A darting look of irritation. "These days, everything's upside down. Women don't mate with the better hunter anymore. They marry the rich guys."

"Maybe the rich guys are the better hunters now."

He scowled, but I had a sense that he didn't mind the fencing. Maybe even liked it. "It's like Darwin's law got repealed. Call it the rule of the weak."

"Okay."

"You think women can tell which men are the fittest anymore? They can't. You see a guy who's really cut and buff and wearing a muscle shirt to show it off, and you can figure he spends all his time in the gym, but you know something? Odds are he's a faggot."

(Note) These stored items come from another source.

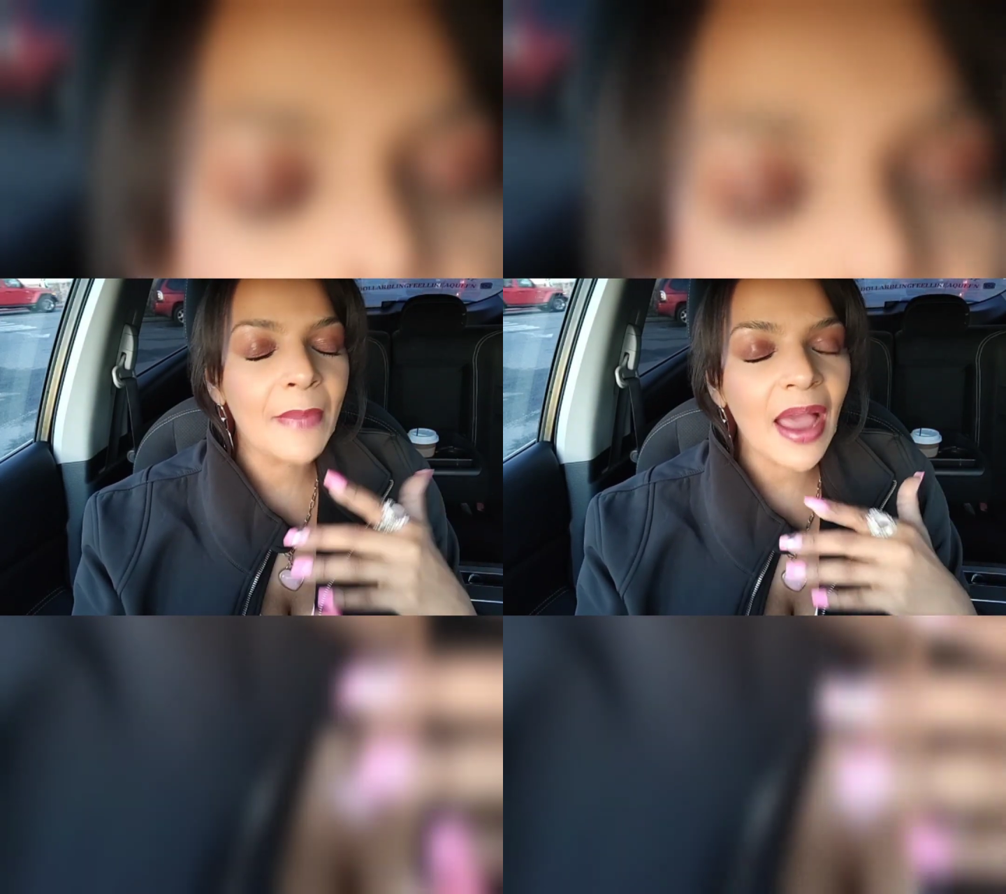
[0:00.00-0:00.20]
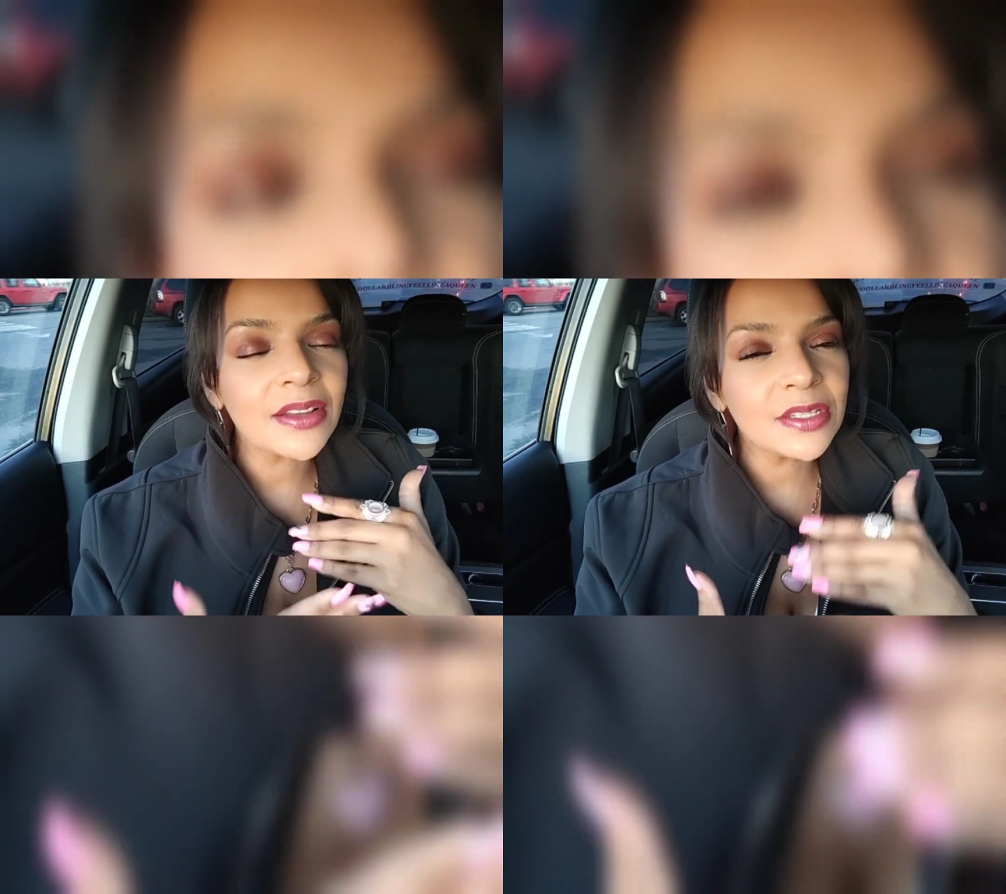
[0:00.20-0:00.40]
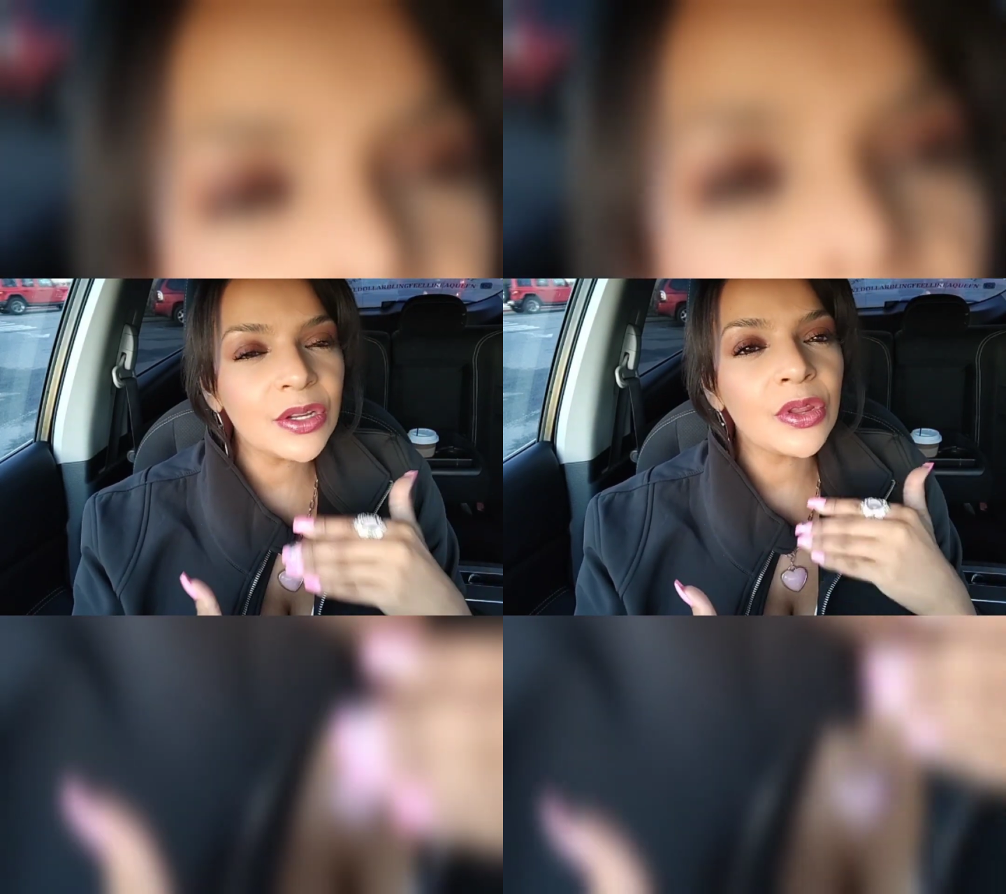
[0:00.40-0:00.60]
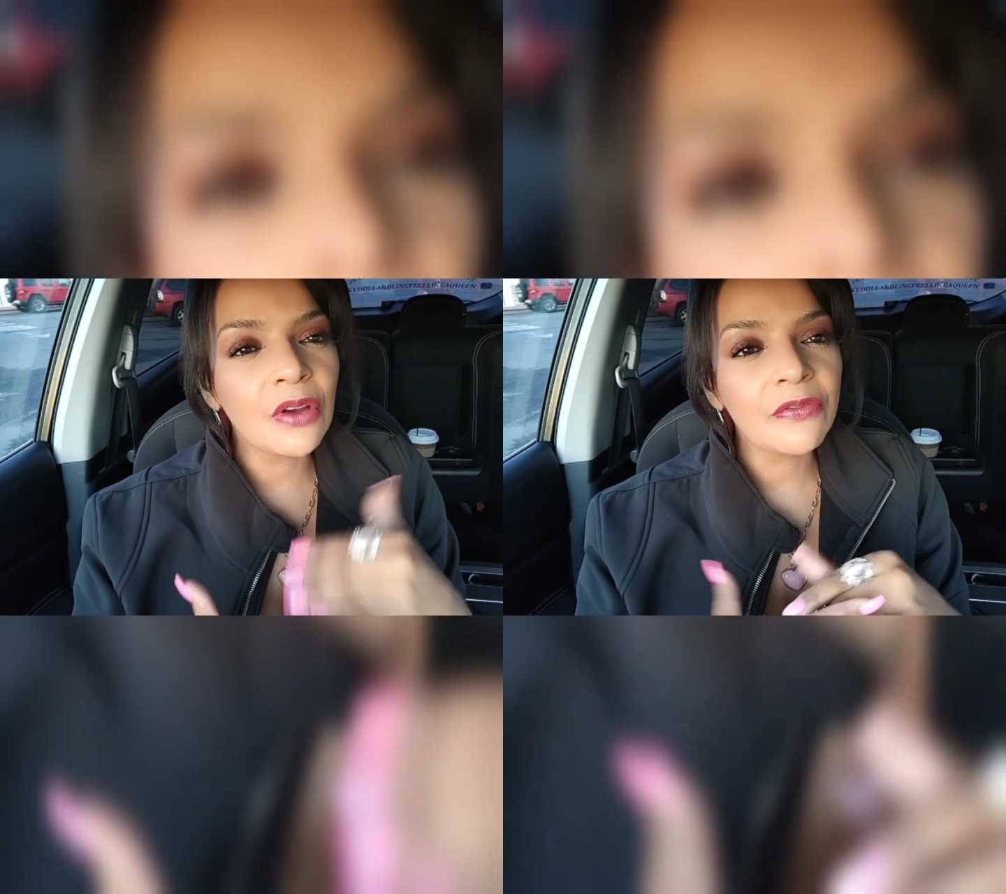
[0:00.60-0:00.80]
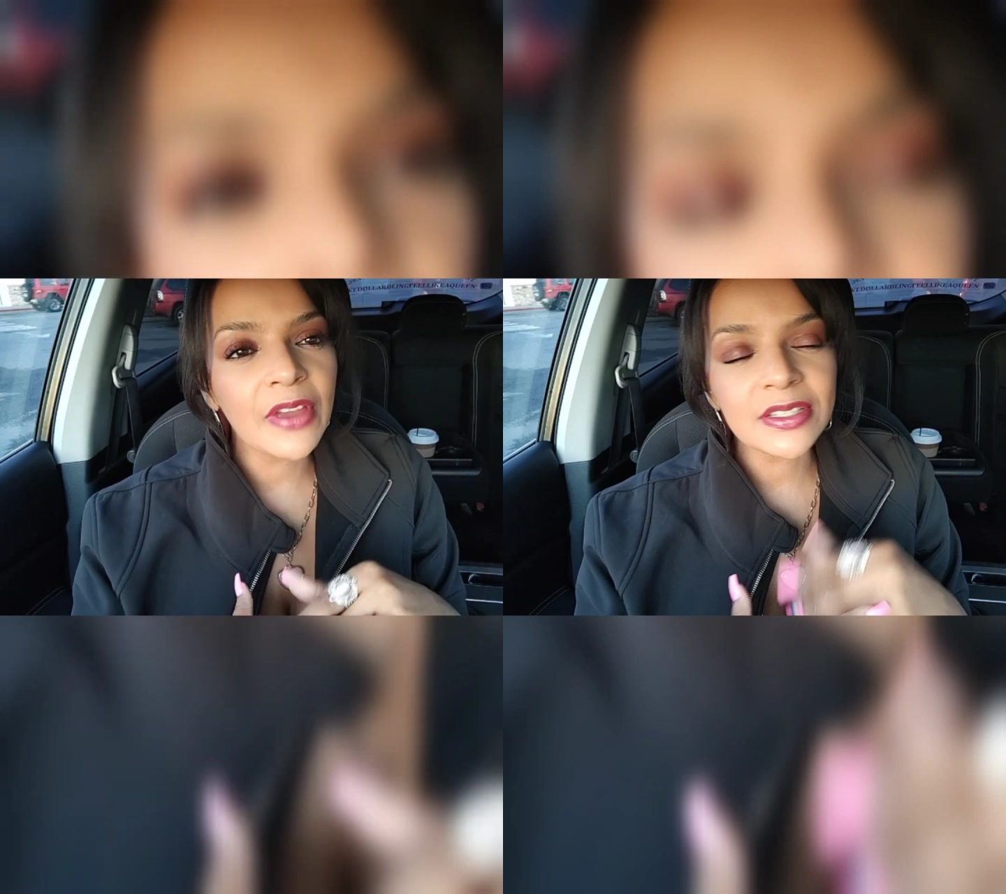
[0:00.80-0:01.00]
MAC
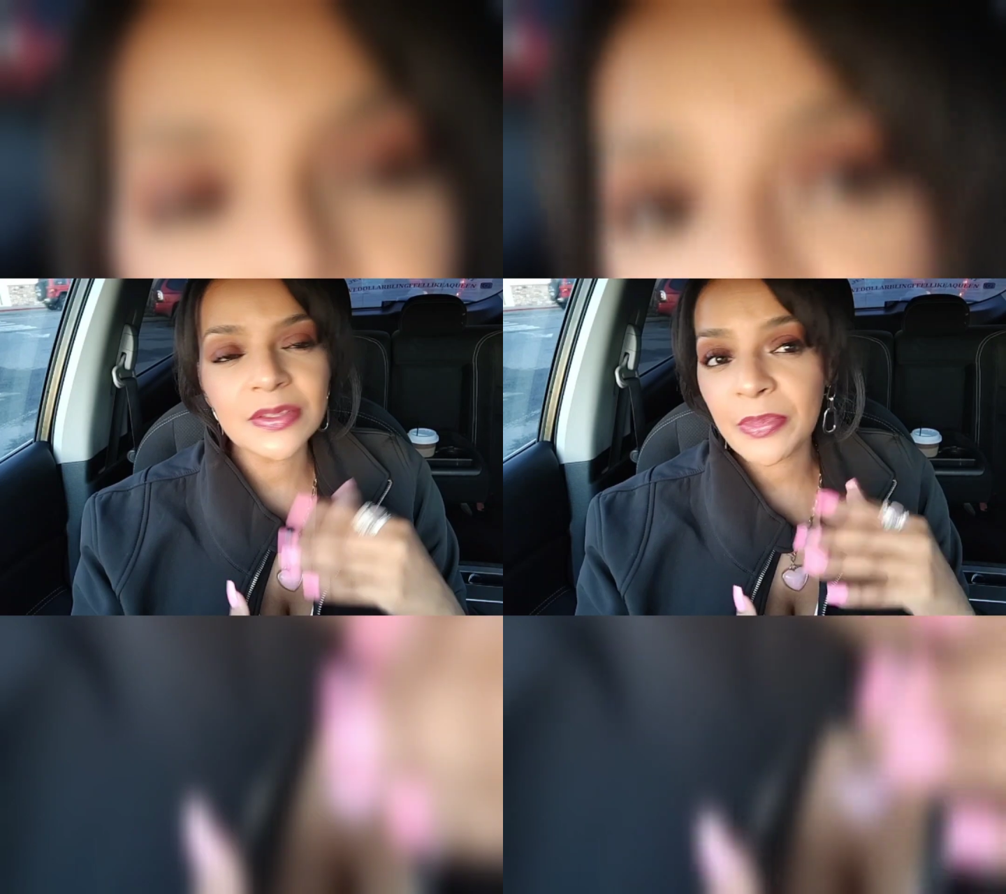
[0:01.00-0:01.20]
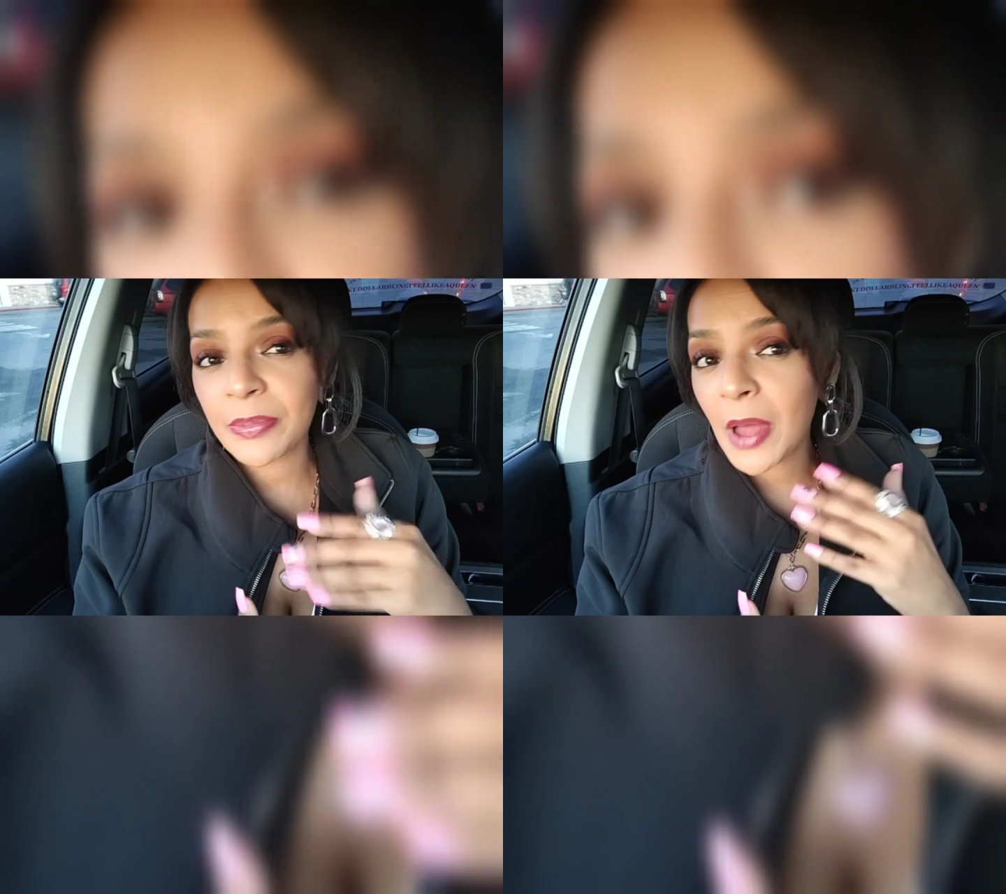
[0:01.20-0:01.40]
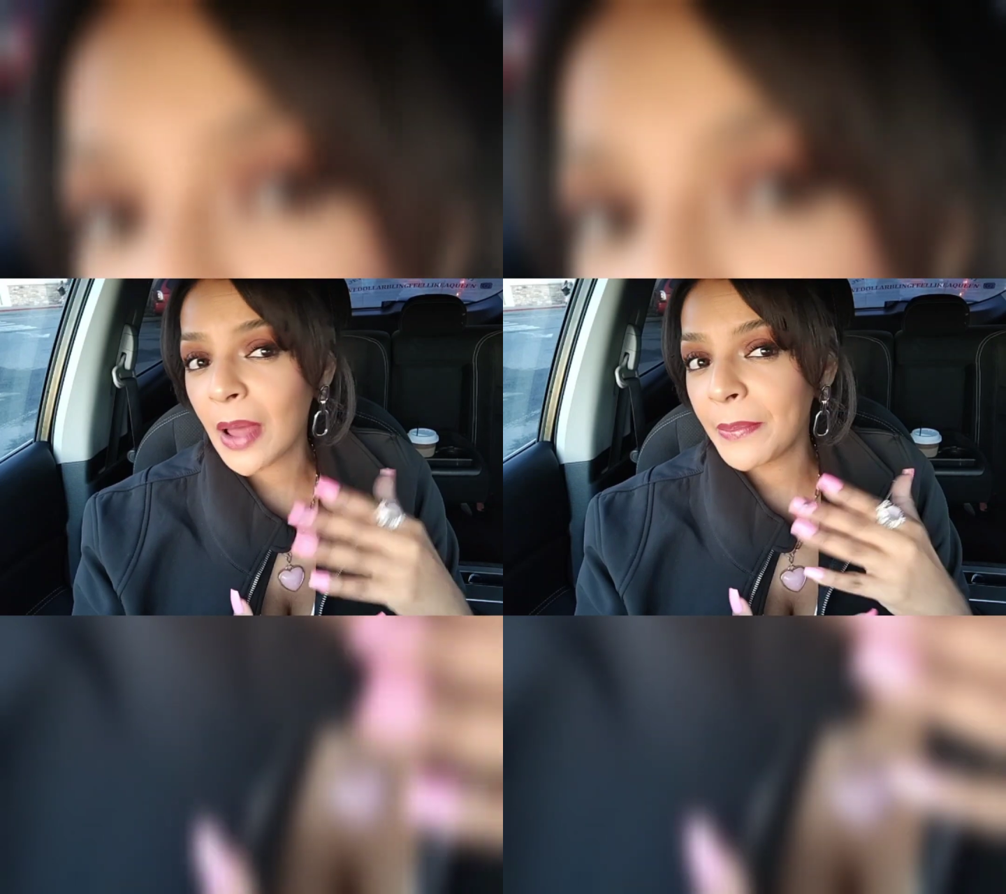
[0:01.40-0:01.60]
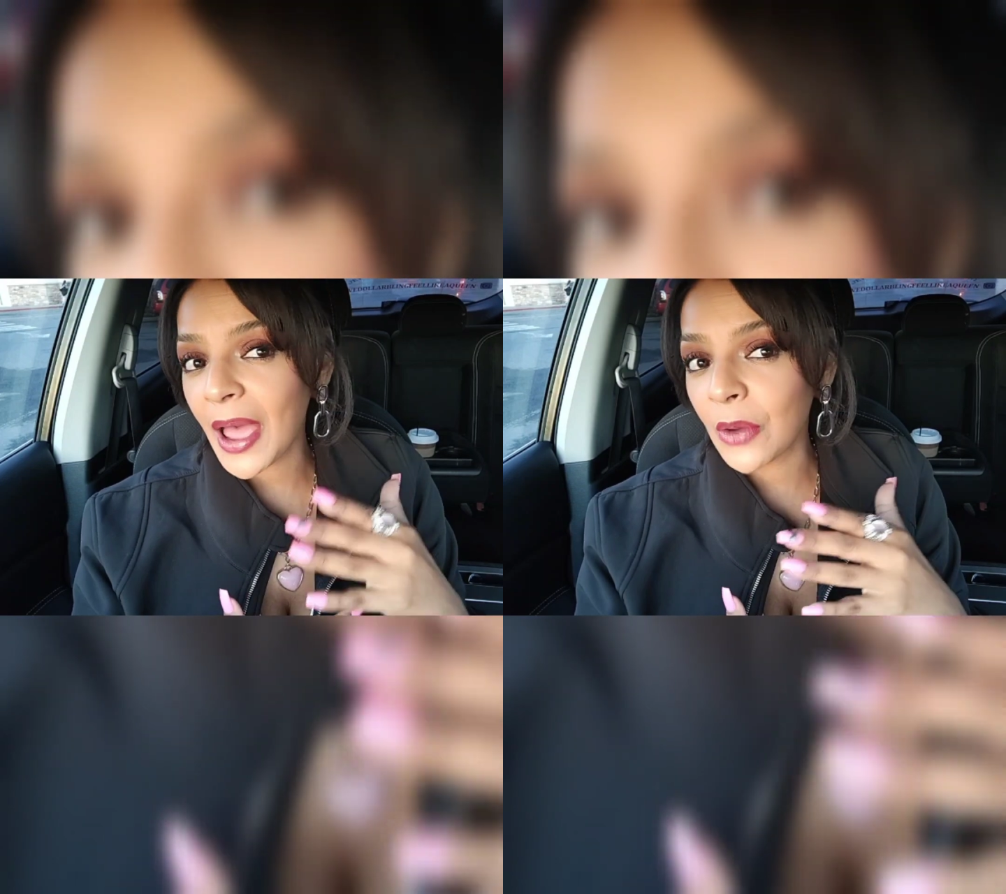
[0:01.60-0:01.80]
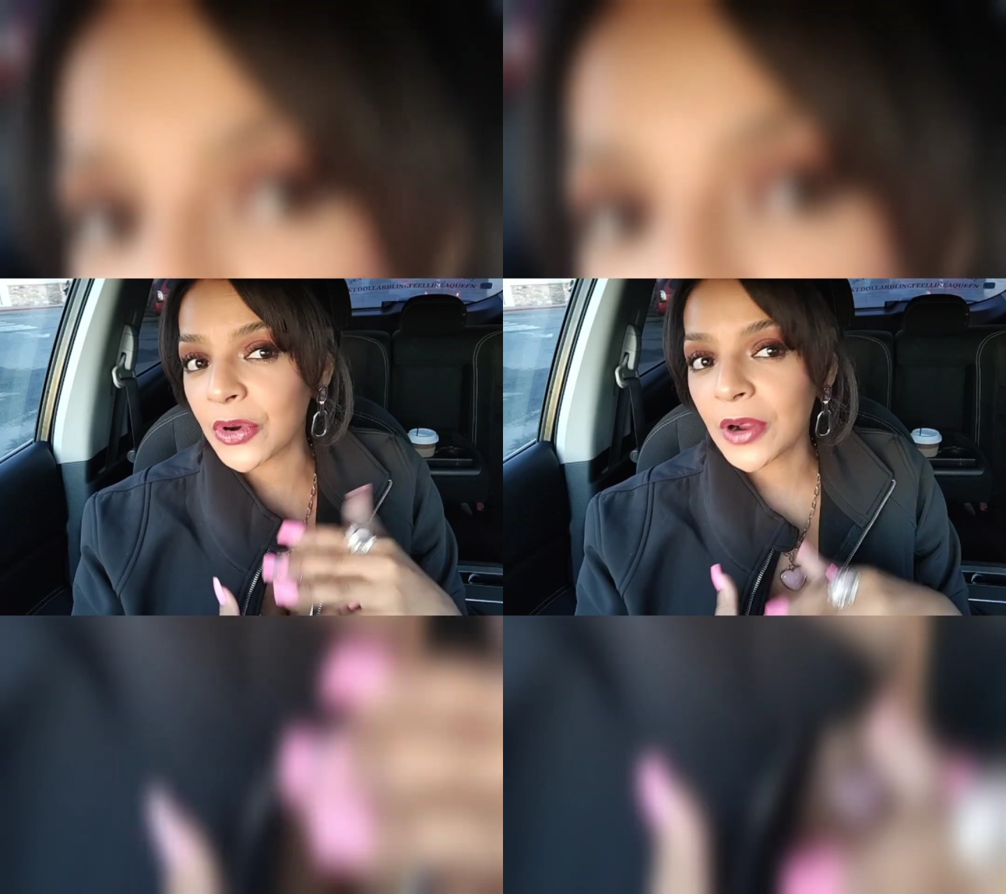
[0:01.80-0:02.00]
Studio Fix
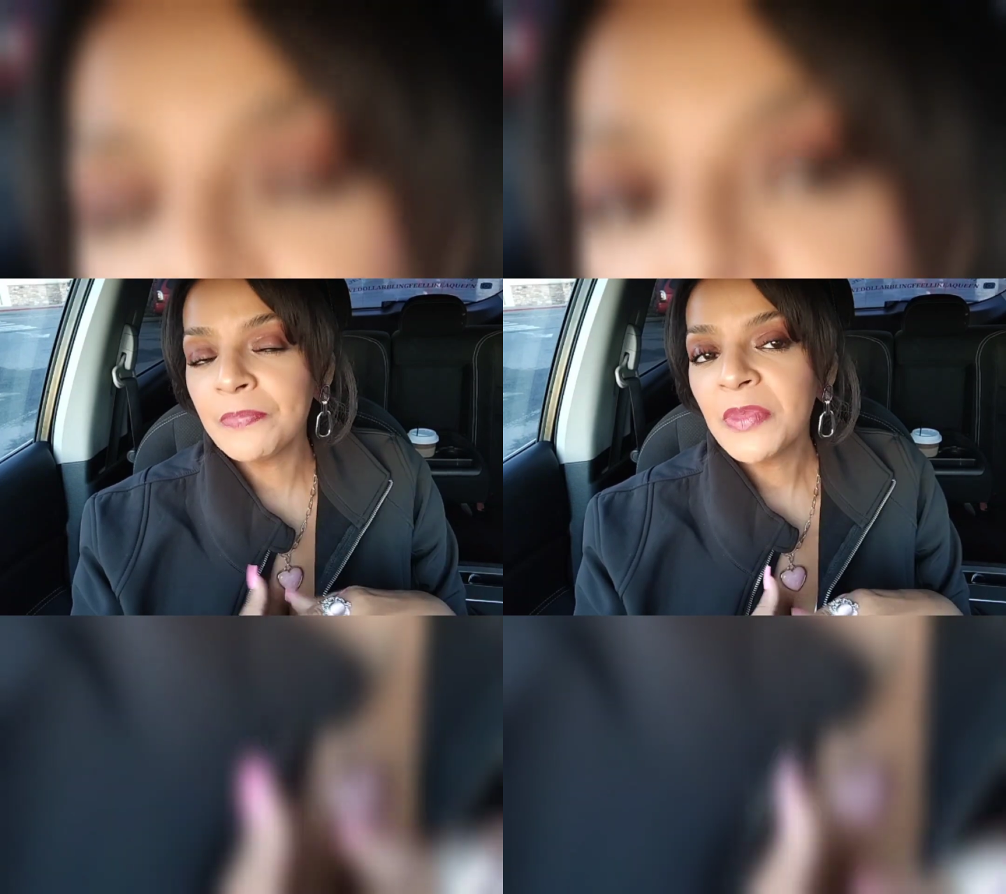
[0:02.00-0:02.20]
powder.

"Or a WrestleMania champ."

Another flash of annoyance; I'd gone too far. "I mean, look at these guys." He waved at the wall, at the hostages on the other side. "This country was made by guys like Kit Carson, fighting the Indians with knives and six-shooters. Brave men. But that's all gone now. Now, some pencil-neck geek sitting at a computer can launch a thousand missiles and kill a million people. The world's run by a bunch of fat-ass wimps who only know how to double-click their way to power. Think they should get a Purple Heart for a paper cut."

"I like that."

"Their idea of power is PowerPoint. They got headsets on their heads and their fingers on keyboards and they think they're macho men when they're just half wimp and half machine. Nothing more than sports-drink-gulping, instant-message-sending, mouse-clicking, iPod-listening, web-surfing pussies, and God didn't mean for the likes of them to run this planet on the backs of real men."

A knock at the door, and Verne came in with a mug, which he handed to Russell.

"Finally. Thank you, Verne," Russell said.